Goal of the exercise: Using the records below, reproduce exactly the lines from the one containing "[00:00:02.00 to 00:00:03.00]" through the end, and nothing more; skip the images.

Dataset entries:

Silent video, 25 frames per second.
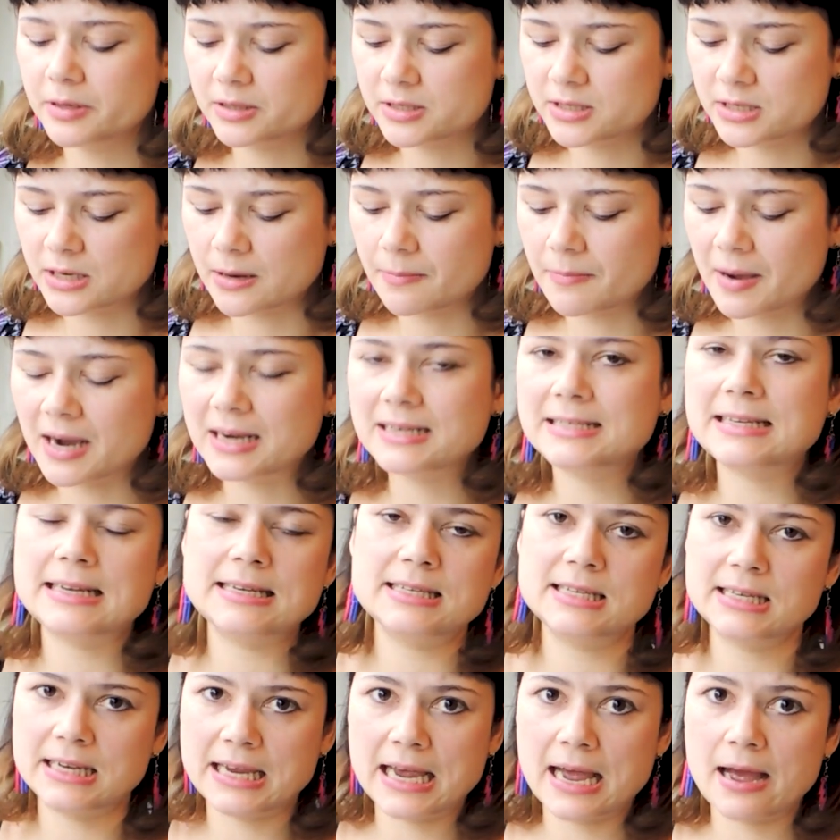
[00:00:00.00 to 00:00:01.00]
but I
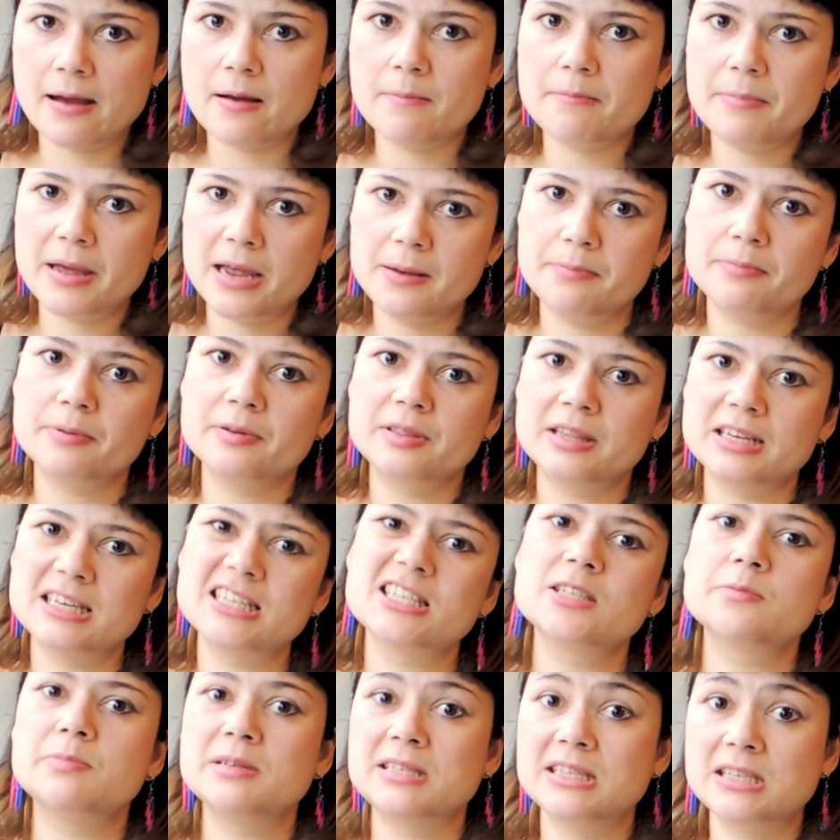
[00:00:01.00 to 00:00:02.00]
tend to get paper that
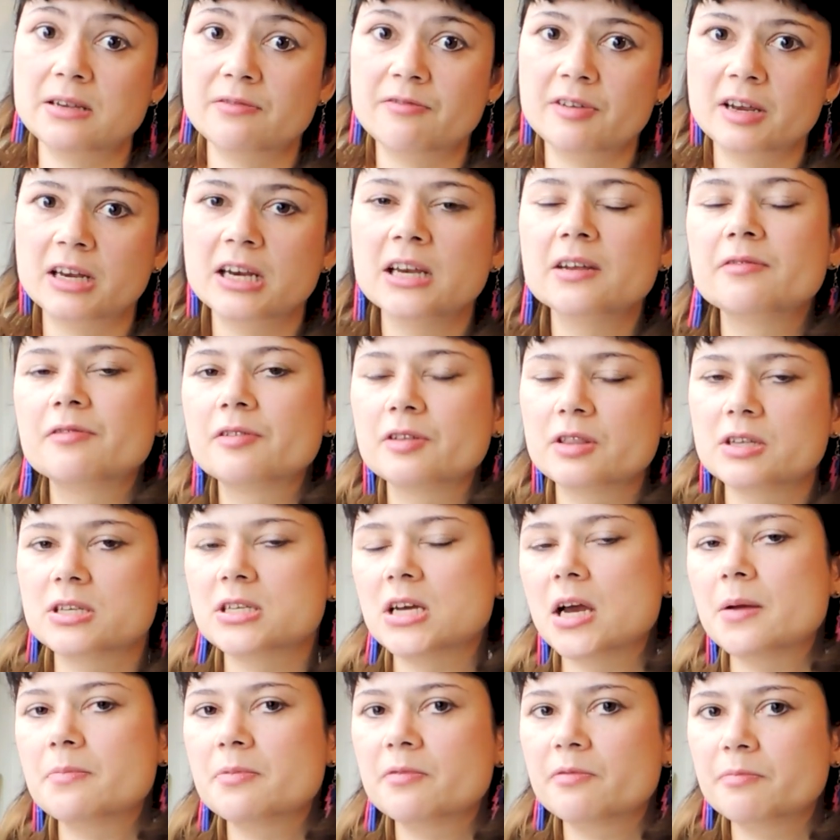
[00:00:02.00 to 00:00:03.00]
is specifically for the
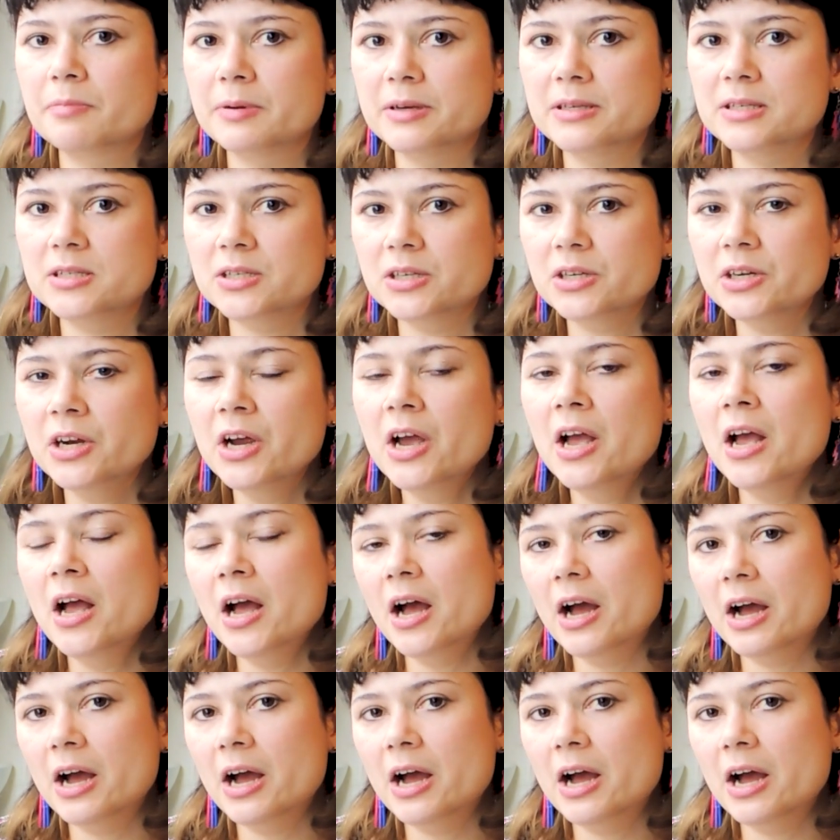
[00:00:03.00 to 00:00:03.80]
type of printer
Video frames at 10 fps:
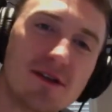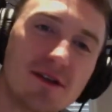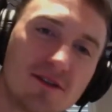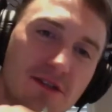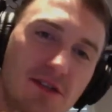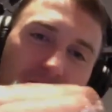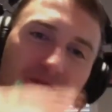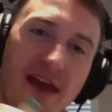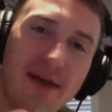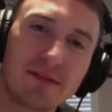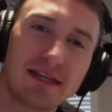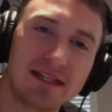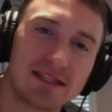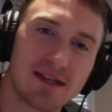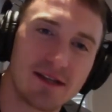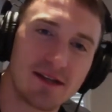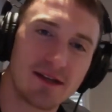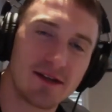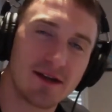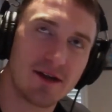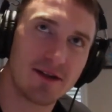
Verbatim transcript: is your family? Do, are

Result below:
[00:00:02.00 to 00:00:03.00]
is specifically for the
[00:00:03.00 to 00:00:03.80]
type of printer
Video frames at 10 fps:
Verbatim transcript: is your family? Do, are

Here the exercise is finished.